The Joint Plan of Action (JPOA)

Hasan Rouhani believed that to revive Iranian economy and to bring back Iran into the mainstream global politics, Tehran had to make some major compromises on its nuclear program which remained crucial for negotiations on any level. In November 2013, A US-Iran secret deal materialized, Iran and six other major powers reached an interim pact called the Joint Plan of Action (JPOA) under which Iran agreed to curb its nuclear program in return for limited relief in sanctions. The other six powers were the United States, Britain, China, France, Germany and Russia. The JPOA finally came into effect in 2015 when Iran agreed to a long-term deal on its nuclear programme with the P5+1 group of world powers the US, UK, France, China, Russia and Germany. Under the accord, Iran agreed to limit its sensitive nuclear activities and allowed international inspectors in return for the lifting of harsh economic sanctions.
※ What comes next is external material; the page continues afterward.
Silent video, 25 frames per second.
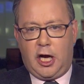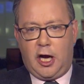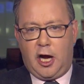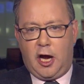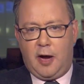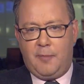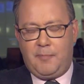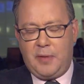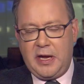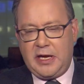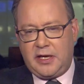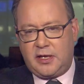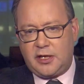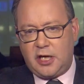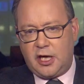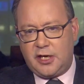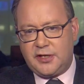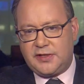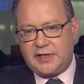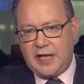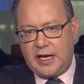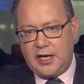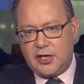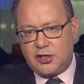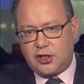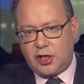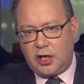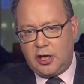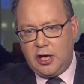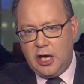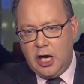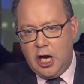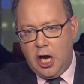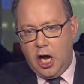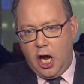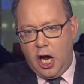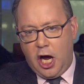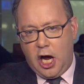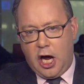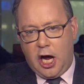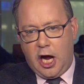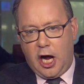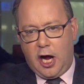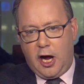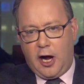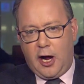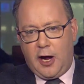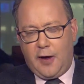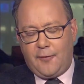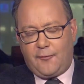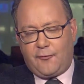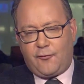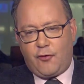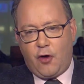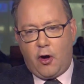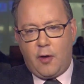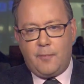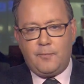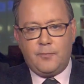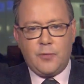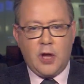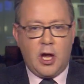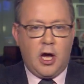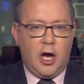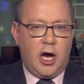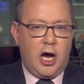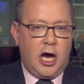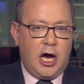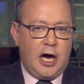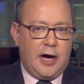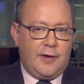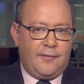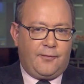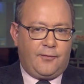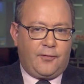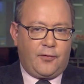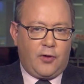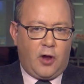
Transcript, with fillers: a big uh, senator uh, uh, from uh,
Iran had two major nuclear facilities Natanz and Fordo where uranium hexafluoride gas was fed into centrifuges to separate out the most fissile isotope, U-235. Low-enriched uranium, which has a 3% to 4% concentration of U-235, can be used to produce fuel for nuclear power plants. “Weapons-grade” uranium is 90% enriched. In July 2015, Iran had almost 20,000 centrifuges. Under the JCPOA, it was limited to installing no more than 5,060 of the oldest and least efficient centrifuges at Natanz until 2026 i.e. 15 years after the deal’s “implementation day” in January 2016. Iran’s uranium stockpile was reduced by 98% to 300kg (660lbs), with a condition that the volume may not increase until 2031. It must also keep the stockpile’s level of enrichment at 3.67%. By January 2016, Iran had drastically reduced the number of centrifuges installed at Natanz and Fordo and shipped tonnes of low-enriched uranium to Russia. In addition, its Research and Development facility was been limited to Natanz Nuclear Facility until 2024. Nuclear enrichment would be restricted at Fordo Nuclear Facility until 2031, and the underground facility would be converted into a nuclear, physics and technology center. The 1,044 centrifuges at the site will produce radioisotopes for use in medicine, agriculture, industry and science.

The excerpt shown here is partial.